2022 / VR Application

Project Details

This project developed an immersive and highly effective Virtual Reality (VR) training program for instructing individuals in the safe and efficient operation of the Komatsu GS350, a heavy-duty construction and mining vehicle. The VR training program provides a realistic and risk-free environment for trainees to learn and practice the operation of this complex machinery, thereby enhancing safety, reducing training costs, and improving operator proficiency.

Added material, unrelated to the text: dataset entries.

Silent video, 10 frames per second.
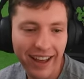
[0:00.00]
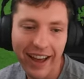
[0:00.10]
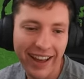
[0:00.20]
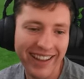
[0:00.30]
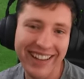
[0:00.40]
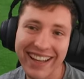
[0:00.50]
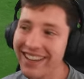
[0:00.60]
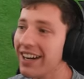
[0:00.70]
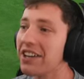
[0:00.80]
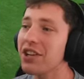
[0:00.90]
nah.
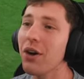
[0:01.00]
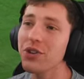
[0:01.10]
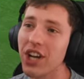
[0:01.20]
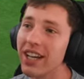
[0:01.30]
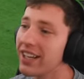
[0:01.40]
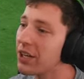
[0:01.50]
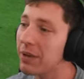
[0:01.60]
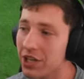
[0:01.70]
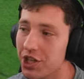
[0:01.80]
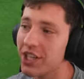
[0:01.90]
I told you
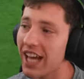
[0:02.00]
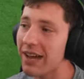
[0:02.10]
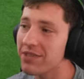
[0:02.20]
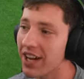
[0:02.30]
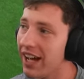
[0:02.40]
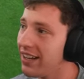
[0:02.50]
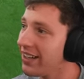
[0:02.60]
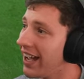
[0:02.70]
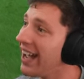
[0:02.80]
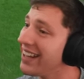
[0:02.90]
it'd be a shit game today.
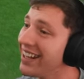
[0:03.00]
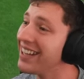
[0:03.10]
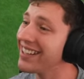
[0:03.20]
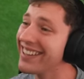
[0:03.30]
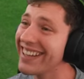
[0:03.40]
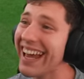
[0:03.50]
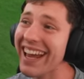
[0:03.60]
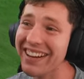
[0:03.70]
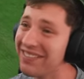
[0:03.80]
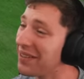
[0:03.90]
And
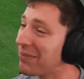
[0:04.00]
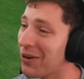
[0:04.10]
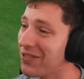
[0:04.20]
and we'reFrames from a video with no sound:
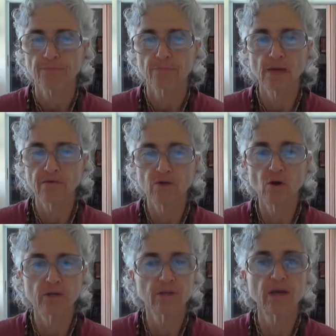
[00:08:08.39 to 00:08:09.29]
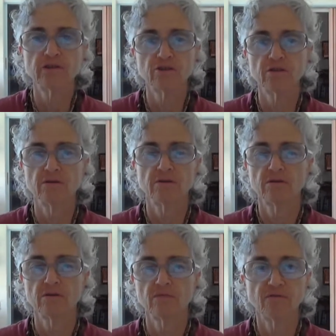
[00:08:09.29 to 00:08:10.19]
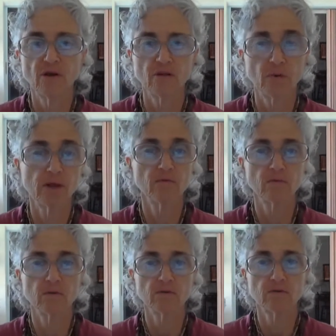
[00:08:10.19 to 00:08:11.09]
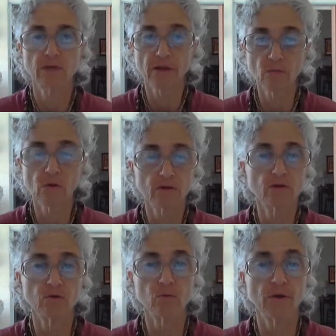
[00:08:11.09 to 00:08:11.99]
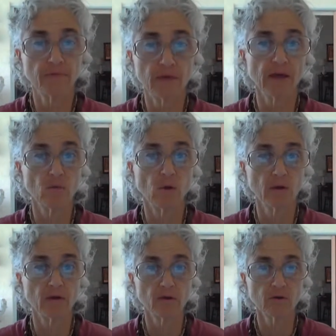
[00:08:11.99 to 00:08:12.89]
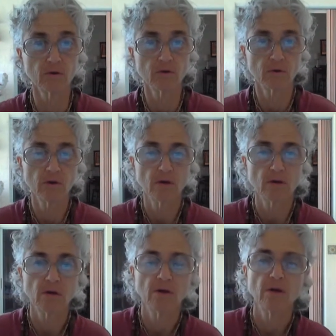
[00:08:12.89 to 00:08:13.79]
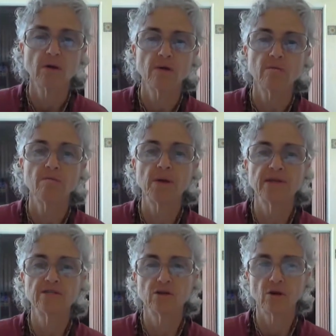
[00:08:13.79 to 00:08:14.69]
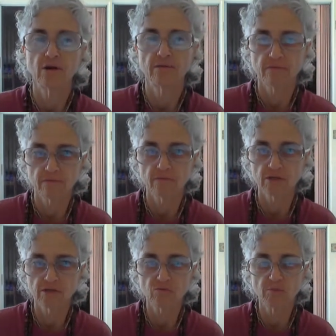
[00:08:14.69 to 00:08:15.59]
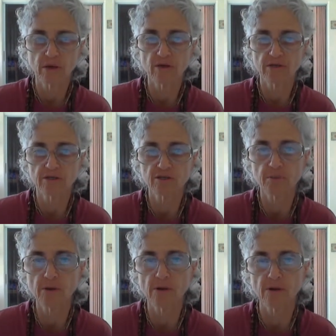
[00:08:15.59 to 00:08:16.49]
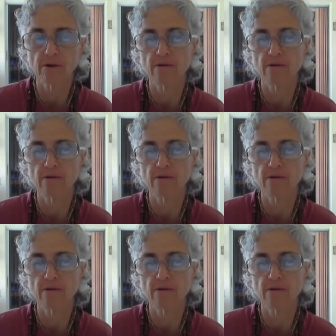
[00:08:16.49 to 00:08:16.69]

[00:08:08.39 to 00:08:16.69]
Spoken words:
they have no intention to follow any rules. They want to do what they want to do based on this rebellious spirit.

The purpose behind this project was that traditional training methods can be expensive due to the use of actual equipment and the need for specialized trainers. The VR program did significantly reduce training costs by minimizing the use of real equipment and associated resource requirements. Trainees are given the opportunity to practice various tasks, such as machine start-up and shutdown sequence, excavation, and maintenance, in a realistic VR environment. This information is then assessed and directly updates the customers workforce management systems via the internet. The great benefit of the program being developed for the Quest 2 means that it can maintain accurate simulation due and instant assessment of trainees without bulky extra equipment due to the Quests’ standalone functionality.

Project Details

This project involved assisting in the completion of the Wolf Creek VR Demo which is a VR horror game set to the classic Australian horror film Wolf Creek. The work for Frame Labs was in assisting to complete the demo, this involved works in hand and object interaction, audio playback systems and scene management systems as well as other smaller tasks to bring the project to a high professional standard.
as well as working on several developmental works and as lead developer on two prototypes for Upcoming Frame Lab games Rytmos MR and The Lady Tradie.

Highlights
Voxelization and Meshing:
As part of an ongoing development for potential future projects I was tasked with taking an existing mix reality system that scans your play space and converts it into several voxels (3d variant of a pixel, or an equal division of 3D space) and using this data to generate a digital game scene. Part of this task was the creation of an algorithm to detect the non-neighboured face of the voxels to draw meshes. From here further work went into the techniques for mesh subdivision optimization. Through a number of combination and division steps mesh can be made to have few faces in areas of less importance and more faces in areas where higher detail is necessary to allow good performance without notice drop in quality. The second part of this process was taking the landscape mesh from a barren landscape to feature marked terrain. Using generative methods and several more voxel passing algorithms I created a system to create formations of varying voxel size and determined random location of the correct size to place them on the existing landscape. By using methods for random placement of pre-specified shapes the terrain generator will create a varied landscape on every new run regardless of whether the scanned room is the same or different.

Hand Gesture System:
As part of some in house development I had the chance to work on a finger/hand tracking system for use in future works. VR hand tracking is when your hands are scanned by the headset and rendered to the screen as virtual hands, these hands are read by the system and can be saved as a hand shape, if the hands take this shape again they can then be recognize by the gesture detection system, it also allowed for hands to be performed in pairs or alternating pairs instead of one gesture at a time, an example of this imagine your holding a bow you might make a fist with one hand and a pinch to grab the bowstring with the other. My role was to make some optimisation changes to the code base improving tracking performance . Firstly adding hand chirality to hand detection halving the required number of operations greatly. The next source of optimization was in processing ideology, the original system was a per-frame update which would have a knock on effect as every subsequent system would have to read this data per frame. This was replaced with an action/delegate system trigger only on change of gesture. The last form of optimisation came in the form of pose/action linking, in which the list of gestures to check for detection is limited by the current situation of the hand. A link is created between which gestures or state can pass to another gesture, meaning you can chain gestures so they only follow and look for gestures in a certain path instead of checking against an entire library of gestures vastly improving performance.

Finger grabbing:
Whilst working on the hand gestures it became clear that for a fully realized hand only XR experience the hand themselves will also need systems for interacting with their environment.
This system uses two point anchoring by taking fingertip collision in unison with thumb/palm collision to recognize if an object should be grabbed, this method allows for a number of common hand grip shapes at low processing cost. Finger tip collision coupled with a fully realized physical hand allows for a number of realistic hand interactions with the scene: you can push, pull, grab, poke, use your finger as a stylus and interact just about any way you would in real life. This interaction system is likely to see use in many future projects in different forms as fully AR systems like the Apple Vision Pro becomes more popular.